== Required action ==
A precise copy of the data is required, with every picture left out.

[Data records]
--------
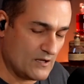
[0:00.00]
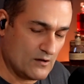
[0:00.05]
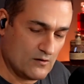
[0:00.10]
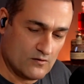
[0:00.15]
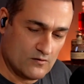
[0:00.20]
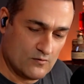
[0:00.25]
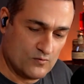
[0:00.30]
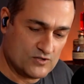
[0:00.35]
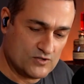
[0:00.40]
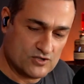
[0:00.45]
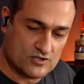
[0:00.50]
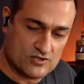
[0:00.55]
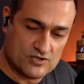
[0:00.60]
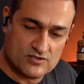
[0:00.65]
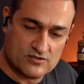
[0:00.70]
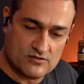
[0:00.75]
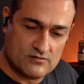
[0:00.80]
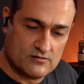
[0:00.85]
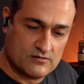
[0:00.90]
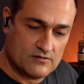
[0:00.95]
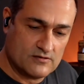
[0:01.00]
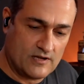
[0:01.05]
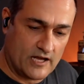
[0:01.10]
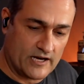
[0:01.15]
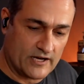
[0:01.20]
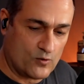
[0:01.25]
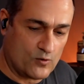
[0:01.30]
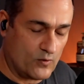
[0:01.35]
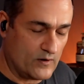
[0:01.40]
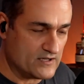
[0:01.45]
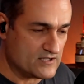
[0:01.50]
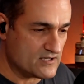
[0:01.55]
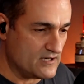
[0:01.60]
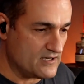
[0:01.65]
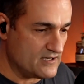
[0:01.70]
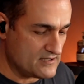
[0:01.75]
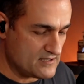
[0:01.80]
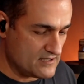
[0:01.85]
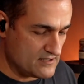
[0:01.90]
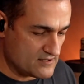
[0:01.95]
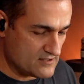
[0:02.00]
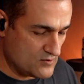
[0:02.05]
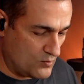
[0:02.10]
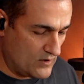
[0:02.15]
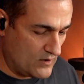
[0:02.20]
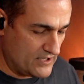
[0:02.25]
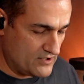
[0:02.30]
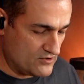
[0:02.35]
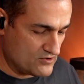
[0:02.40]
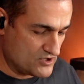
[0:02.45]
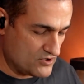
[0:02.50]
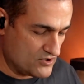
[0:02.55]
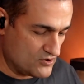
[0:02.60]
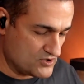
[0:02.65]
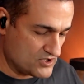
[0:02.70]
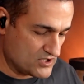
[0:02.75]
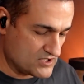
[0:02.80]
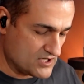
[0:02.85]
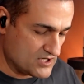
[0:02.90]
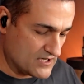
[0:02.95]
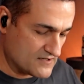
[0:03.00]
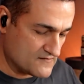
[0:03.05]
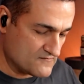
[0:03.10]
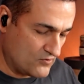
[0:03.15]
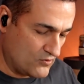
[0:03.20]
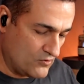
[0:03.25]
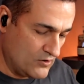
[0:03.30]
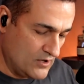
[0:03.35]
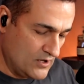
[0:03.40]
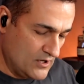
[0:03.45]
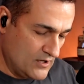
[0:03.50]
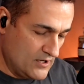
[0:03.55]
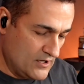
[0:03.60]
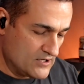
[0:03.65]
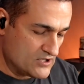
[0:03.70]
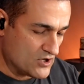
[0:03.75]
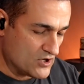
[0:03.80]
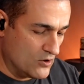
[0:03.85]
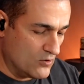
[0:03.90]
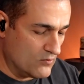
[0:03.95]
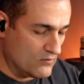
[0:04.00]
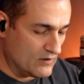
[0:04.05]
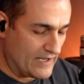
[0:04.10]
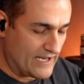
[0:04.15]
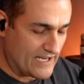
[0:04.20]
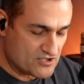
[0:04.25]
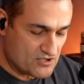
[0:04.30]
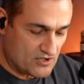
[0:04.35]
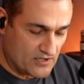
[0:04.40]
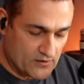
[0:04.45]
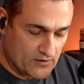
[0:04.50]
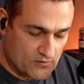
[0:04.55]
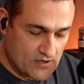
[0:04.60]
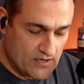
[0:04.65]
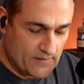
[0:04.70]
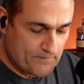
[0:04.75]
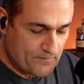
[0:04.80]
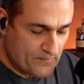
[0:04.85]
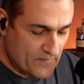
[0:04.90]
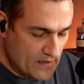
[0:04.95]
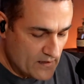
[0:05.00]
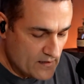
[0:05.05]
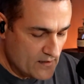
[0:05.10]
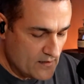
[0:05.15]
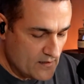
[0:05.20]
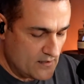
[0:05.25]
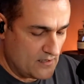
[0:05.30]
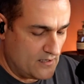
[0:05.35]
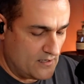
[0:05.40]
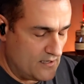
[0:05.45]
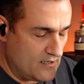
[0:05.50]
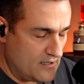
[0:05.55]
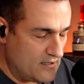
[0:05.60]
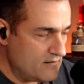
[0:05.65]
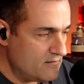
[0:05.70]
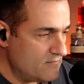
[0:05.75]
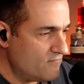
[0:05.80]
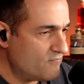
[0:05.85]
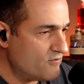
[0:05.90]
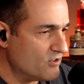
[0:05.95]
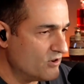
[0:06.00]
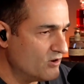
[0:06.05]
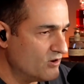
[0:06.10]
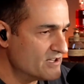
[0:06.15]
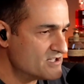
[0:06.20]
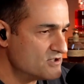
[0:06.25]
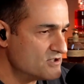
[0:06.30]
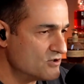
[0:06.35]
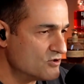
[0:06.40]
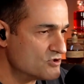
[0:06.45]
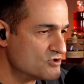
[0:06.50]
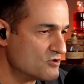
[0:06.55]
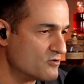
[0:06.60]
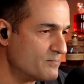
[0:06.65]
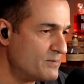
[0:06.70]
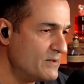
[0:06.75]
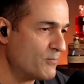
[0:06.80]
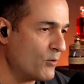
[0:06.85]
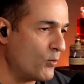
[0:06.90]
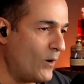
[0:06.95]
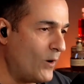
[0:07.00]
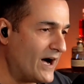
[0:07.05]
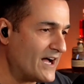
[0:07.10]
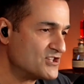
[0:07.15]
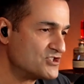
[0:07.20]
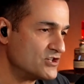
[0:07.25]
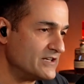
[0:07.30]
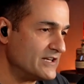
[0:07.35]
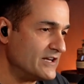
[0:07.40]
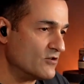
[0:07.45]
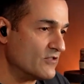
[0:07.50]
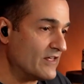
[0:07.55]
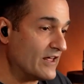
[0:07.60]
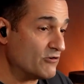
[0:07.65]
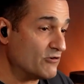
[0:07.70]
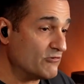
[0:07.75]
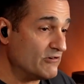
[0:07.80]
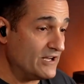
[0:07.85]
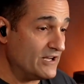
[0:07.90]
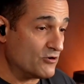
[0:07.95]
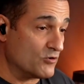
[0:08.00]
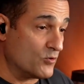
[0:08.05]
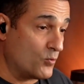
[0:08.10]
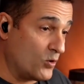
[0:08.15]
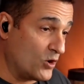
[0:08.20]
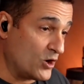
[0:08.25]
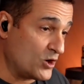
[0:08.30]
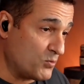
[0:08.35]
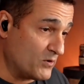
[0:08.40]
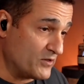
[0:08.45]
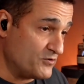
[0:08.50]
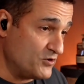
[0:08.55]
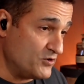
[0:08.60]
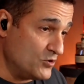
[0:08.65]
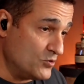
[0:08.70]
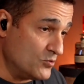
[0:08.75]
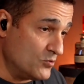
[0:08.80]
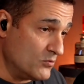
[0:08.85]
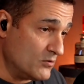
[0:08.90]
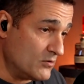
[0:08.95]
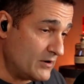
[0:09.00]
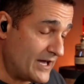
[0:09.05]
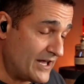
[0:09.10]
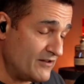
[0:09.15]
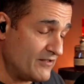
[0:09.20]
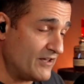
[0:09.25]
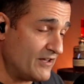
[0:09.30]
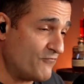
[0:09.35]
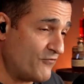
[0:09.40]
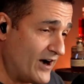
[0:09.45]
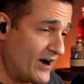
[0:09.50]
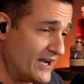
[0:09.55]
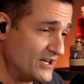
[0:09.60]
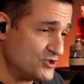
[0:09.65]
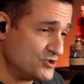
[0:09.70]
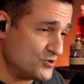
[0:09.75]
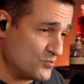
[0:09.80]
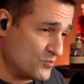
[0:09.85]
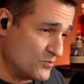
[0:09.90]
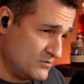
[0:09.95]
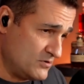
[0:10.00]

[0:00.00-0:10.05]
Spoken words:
which is not a coincidence as to why you're so successful. So lastly, for the listeners or the people watching here that are eager to work with you, how do they find you?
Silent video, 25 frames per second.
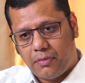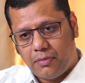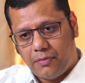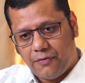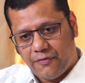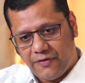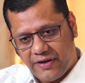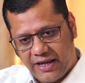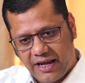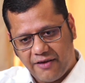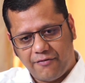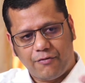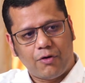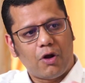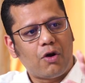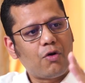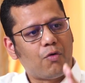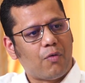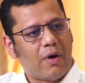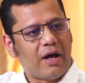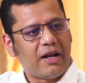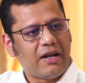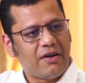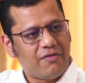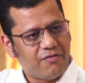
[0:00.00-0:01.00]
we have not
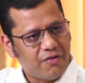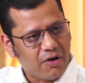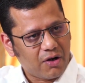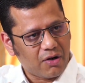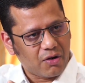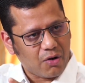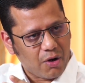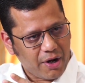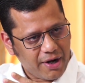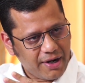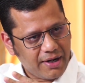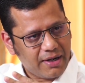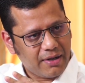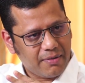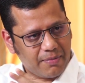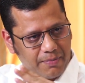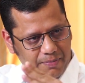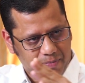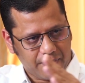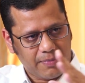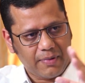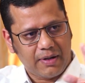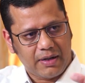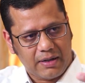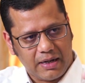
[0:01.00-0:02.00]
won it for quite a
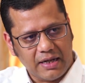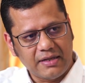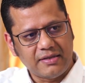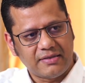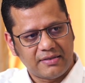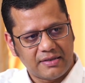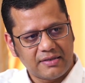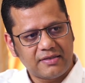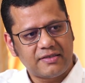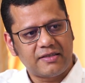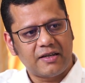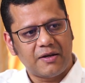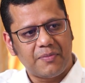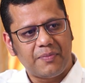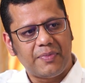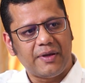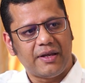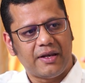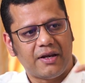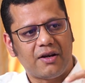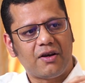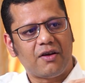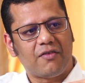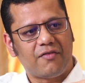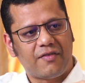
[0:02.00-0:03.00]
consistent
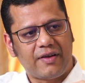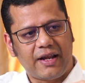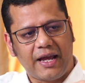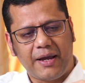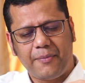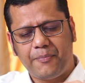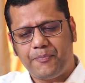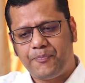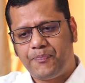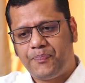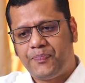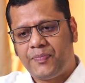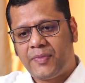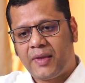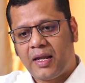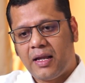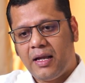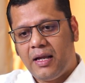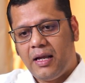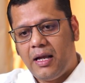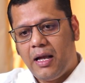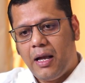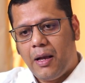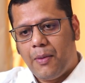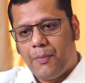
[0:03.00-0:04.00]
period of time.
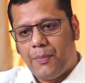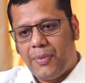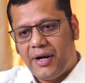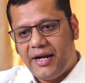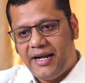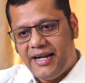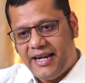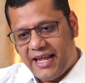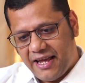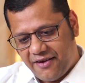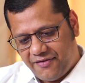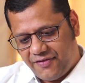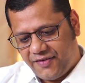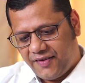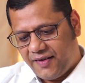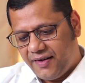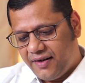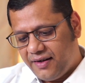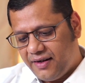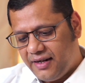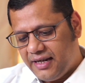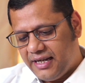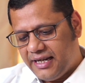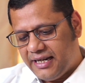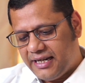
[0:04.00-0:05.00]
But
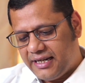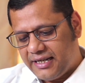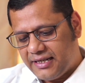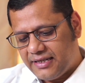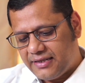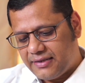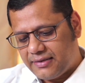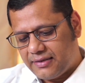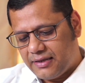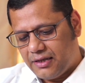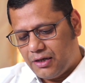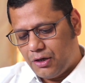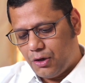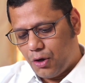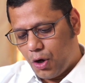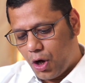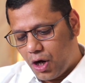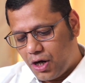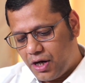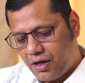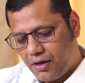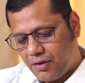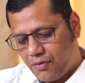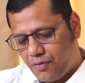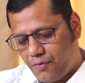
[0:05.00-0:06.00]
definitely it is
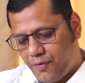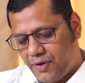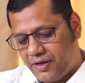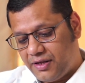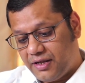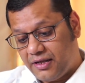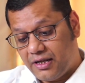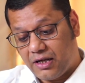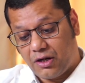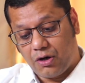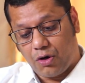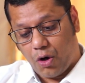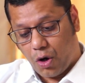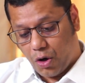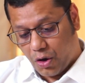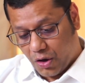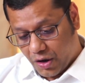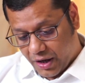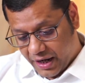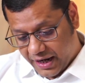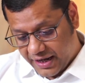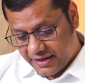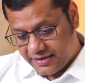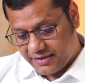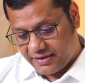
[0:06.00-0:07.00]
not whether the
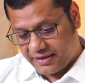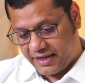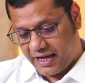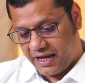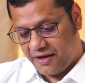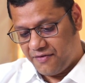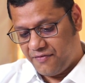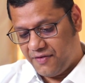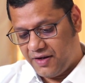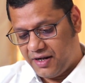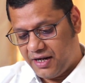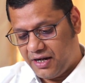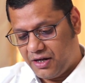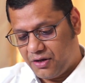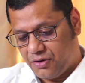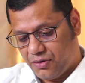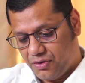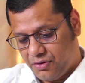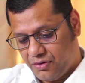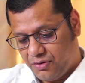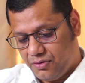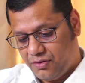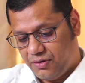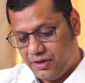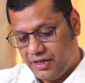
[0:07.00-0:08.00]
Congress can win it or
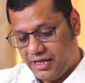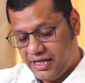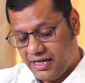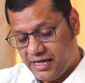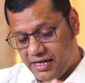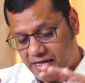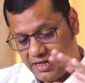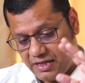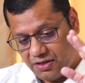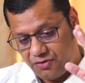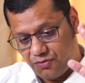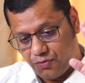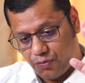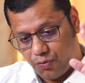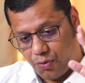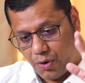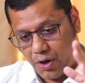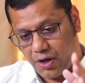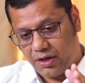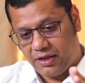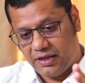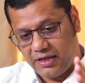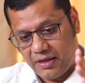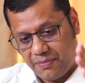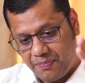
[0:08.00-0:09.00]
no. It is
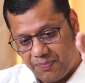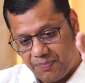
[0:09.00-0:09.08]
what the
--------
== Response area ==
[0:00.00]
[0:00.05]
[0:00.10]
[0:00.15]
[0:00.20]
[0:00.25]
[0:00.30]
[0:00.35]
[0:00.40]
[0:00.45]
[0:00.50]
[0:00.55]
[0:00.60]
[0:00.65]
[0:00.70]
[0:00.75]
[0:00.80]
[0:00.85]
[0:00.90]
[0:00.95]
[0:01.00]
[0:01.05]
[0:01.10]
[0:01.15]
[0:01.20]
[0:01.25]
[0:01.30]
[0:01.35]
[0:01.40]
[0:01.45]
[0:01.50]
[0:01.55]
[0:01.60]
[0:01.65]
[0:01.70]
[0:01.75]
[0:01.80]
[0:01.85]
[0:01.90]
[0:01.95]
[0:02.00]
[0:02.05]
[0:02.10]
[0:02.15]
[0:02.20]
[0:02.25]
[0:02.30]
[0:02.35]
[0:02.40]
[0:02.45]
[0:02.50]
[0:02.55]
[0:02.60]
[0:02.65]
[0:02.70]
[0:02.75]
[0:02.80]
[0:02.85]
[0:02.90]
[0:02.95]
[0:03.00]
[0:03.05]
[0:03.10]
[0:03.15]
[0:03.20]
[0:03.25]
[0:03.30]
[0:03.35]
[0:03.40]
[0:03.45]
[0:03.50]
[0:03.55]
[0:03.60]
[0:03.65]
[0:03.70]
[0:03.75]
[0:03.80]
[0:03.85]
[0:03.90]
[0:03.95]
[0:04.00]
[0:04.05]
[0:04.10]
[0:04.15]
[0:04.20]
[0:04.25]
[0:04.30]
[0:04.35]
[0:04.40]
[0:04.45]
[0:04.50]
[0:04.55]
[0:04.60]
[0:04.65]
[0:04.70]
[0:04.75]
[0:04.80]
[0:04.85]
[0:04.90]
[0:04.95]
[0:05.00]
[0:05.05]
[0:05.10]
[0:05.15]
[0:05.20]
[0:05.25]
[0:05.30]
[0:05.35]
[0:05.40]
[0:05.45]
[0:05.50]
[0:05.55]
[0:05.60]
[0:05.65]
[0:05.70]
[0:05.75]
[0:05.80]
[0:05.85]
[0:05.90]
[0:05.95]
[0:06.00]
[0:06.05]
[0:06.10]
[0:06.15]
[0:06.20]
[0:06.25]
[0:06.30]
[0:06.35]
[0:06.40]
[0:06.45]
[0:06.50]
[0:06.55]
[0:06.60]
[0:06.65]
[0:06.70]
[0:06.75]
[0:06.80]
[0:06.85]
[0:06.90]
[0:06.95]
[0:07.00]
[0:07.05]
[0:07.10]
[0:07.15]
[0:07.20]
[0:07.25]
[0:07.30]
[0:07.35]
[0:07.40]
[0:07.45]
[0:07.50]
[0:07.55]
[0:07.60]
[0:07.65]
[0:07.70]
[0:07.75]
[0:07.80]
[0:07.85]
[0:07.90]
[0:07.95]
[0:08.00]
[0:08.05]
[0:08.10]
[0:08.15]
[0:08.20]
[0:08.25]
[0:08.30]
[0:08.35]
[0:08.40]
[0:08.45]
[0:08.50]
[0:08.55]
[0:08.60]
[0:08.65]
[0:08.70]
[0:08.75]
[0:08.80]
[0:08.85]
[0:08.90]
[0:08.95]
[0:09.00]
[0:09.05]
[0:09.10]
[0:09.15]
[0:09.20]
[0:09.25]
[0:09.30]
[0:09.35]
[0:09.40]
[0:09.45]
[0:09.50]
[0:09.55]
[0:09.60]
[0:09.65]
[0:09.70]
[0:09.75]
[0:09.80]
[0:09.85]
[0:09.90]
[0:09.95]
[0:10.00]

[0:00.00-0:10.05]
Spoken words:
which is not a coincidence as to why you're so successful. So lastly, for the listeners or the people watching here that are eager to work with you, how do they find you?
Silent video, 25 frames per second.
[0:00.00-0:01.00]
we have not
[0:01.00-0:02.00]
won it for quite a
[0:02.00-0:03.00]
consistent
[0:03.00-0:04.00]
period of time.
[0:04.00-0:05.00]
But
[0:05.00-0:06.00]
definitely it is
[0:06.00-0:07.00]
not whether the
[0:07.00-0:08.00]
Congress can win it or
[0:08.00-0:09.00]
no. It is
[0:09.00-0:09.08]
what the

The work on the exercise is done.